The Giant Impact Hypothesis proposes that the Earth’s Moon formed from the collision of a partially solid Earth with a more solid planetary object called Theia. No physical evidence of the event has been discovered until Dr. Daniel Herwartz with Georg-August-Universität Göttingen and colleagues from two other German universities examined the oxygen isotope differences in rocks from the Moon. The discovery was made public in the June 5, 2014, edition of the journal Science.
Theoretically every planet should have a slight variation in composition even though the basic chemical entities that make up most of the known planets are the same. If a cataclysmic collision formed the Moon then the composition of the Moon should be partly like Earth and partly like the proposed planetary object called Theia. The researchers found differences in the relative concentrations of the isotopes of oxygen in rocks returned from the Moon by the Apollo 11, 12, and 16 missions.

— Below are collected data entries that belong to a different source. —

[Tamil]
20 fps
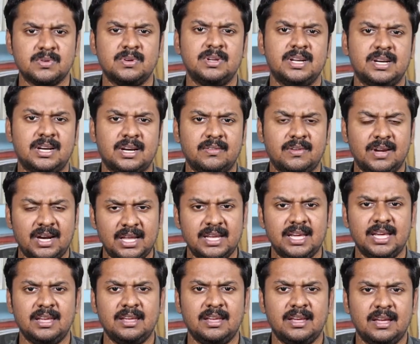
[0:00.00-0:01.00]
சொல்கின்ற
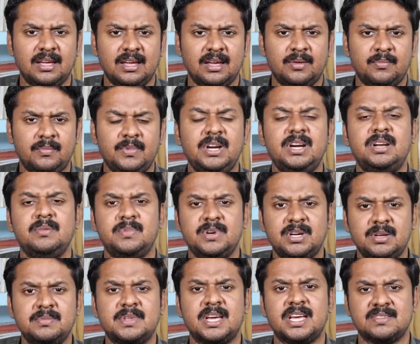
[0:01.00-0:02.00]
வேலையை மீண்டும்
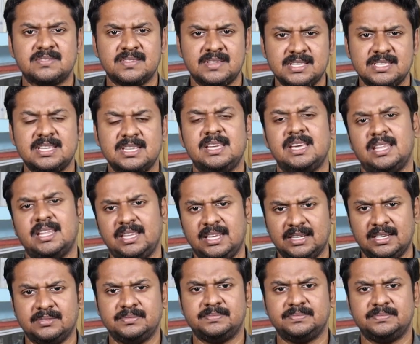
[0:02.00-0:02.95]
மீண்டும் தயவு செய்து செய்யாது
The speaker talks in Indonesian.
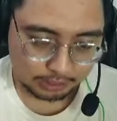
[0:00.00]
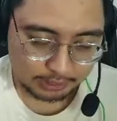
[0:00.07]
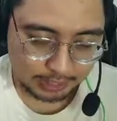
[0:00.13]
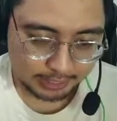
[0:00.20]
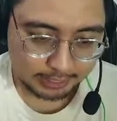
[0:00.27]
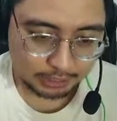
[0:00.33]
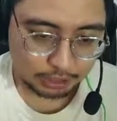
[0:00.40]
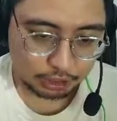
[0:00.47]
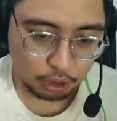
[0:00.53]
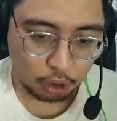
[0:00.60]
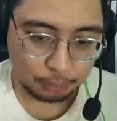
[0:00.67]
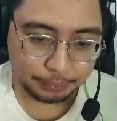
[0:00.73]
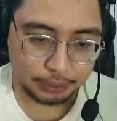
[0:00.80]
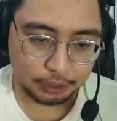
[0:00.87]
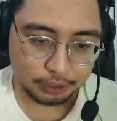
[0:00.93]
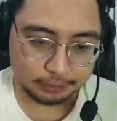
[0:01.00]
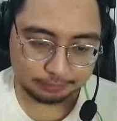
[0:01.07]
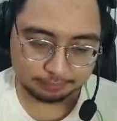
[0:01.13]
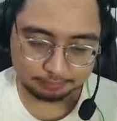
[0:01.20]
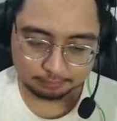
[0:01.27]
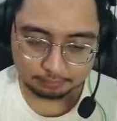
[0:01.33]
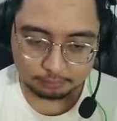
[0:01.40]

Giant Scorpion.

The geologists compared the Moon rock composition to the composition of meteorites that are known to have originated from the lunar surface that have been found on Earth in Russia, the Sudan, Antarctica, the United States, China, and Europe. The difference in oxygen isotope concentrations of Moon rocks was small but measurable. This is the first physical evidence that supports the Giant Impact Hypothesis for the formation of the Earth’s Moon.

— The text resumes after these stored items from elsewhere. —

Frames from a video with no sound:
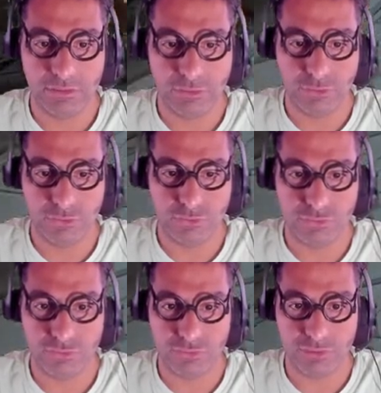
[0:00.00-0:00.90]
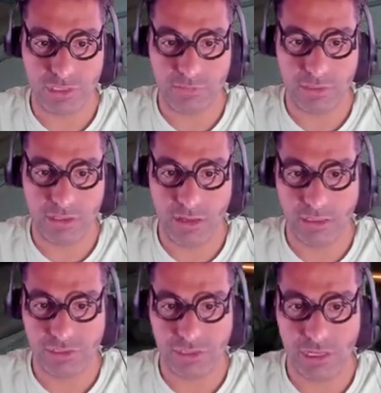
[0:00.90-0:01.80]
Gördüğünüz üzere bir de
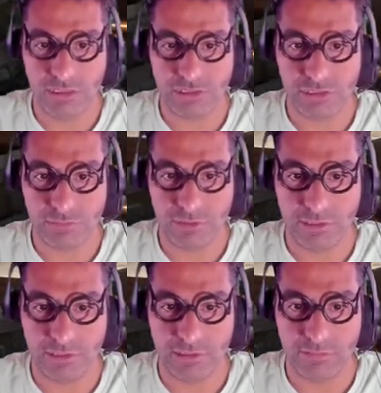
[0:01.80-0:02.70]
alıştırma deneyelim.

No physical evidence of Theia has been found on Earth to date and there is little likelihood that surface evidence of the impact still remains on Earth. The composition elucidated in the new study shows that the Moon may be as little as eight percent Theia or as much as 50 percent Theia. The scientists do point out that the small differences in oxygen content found in the Moon rocks could be explained by the number of carbon containing meteorites that have struck the Earth over the last 4.5 billion years.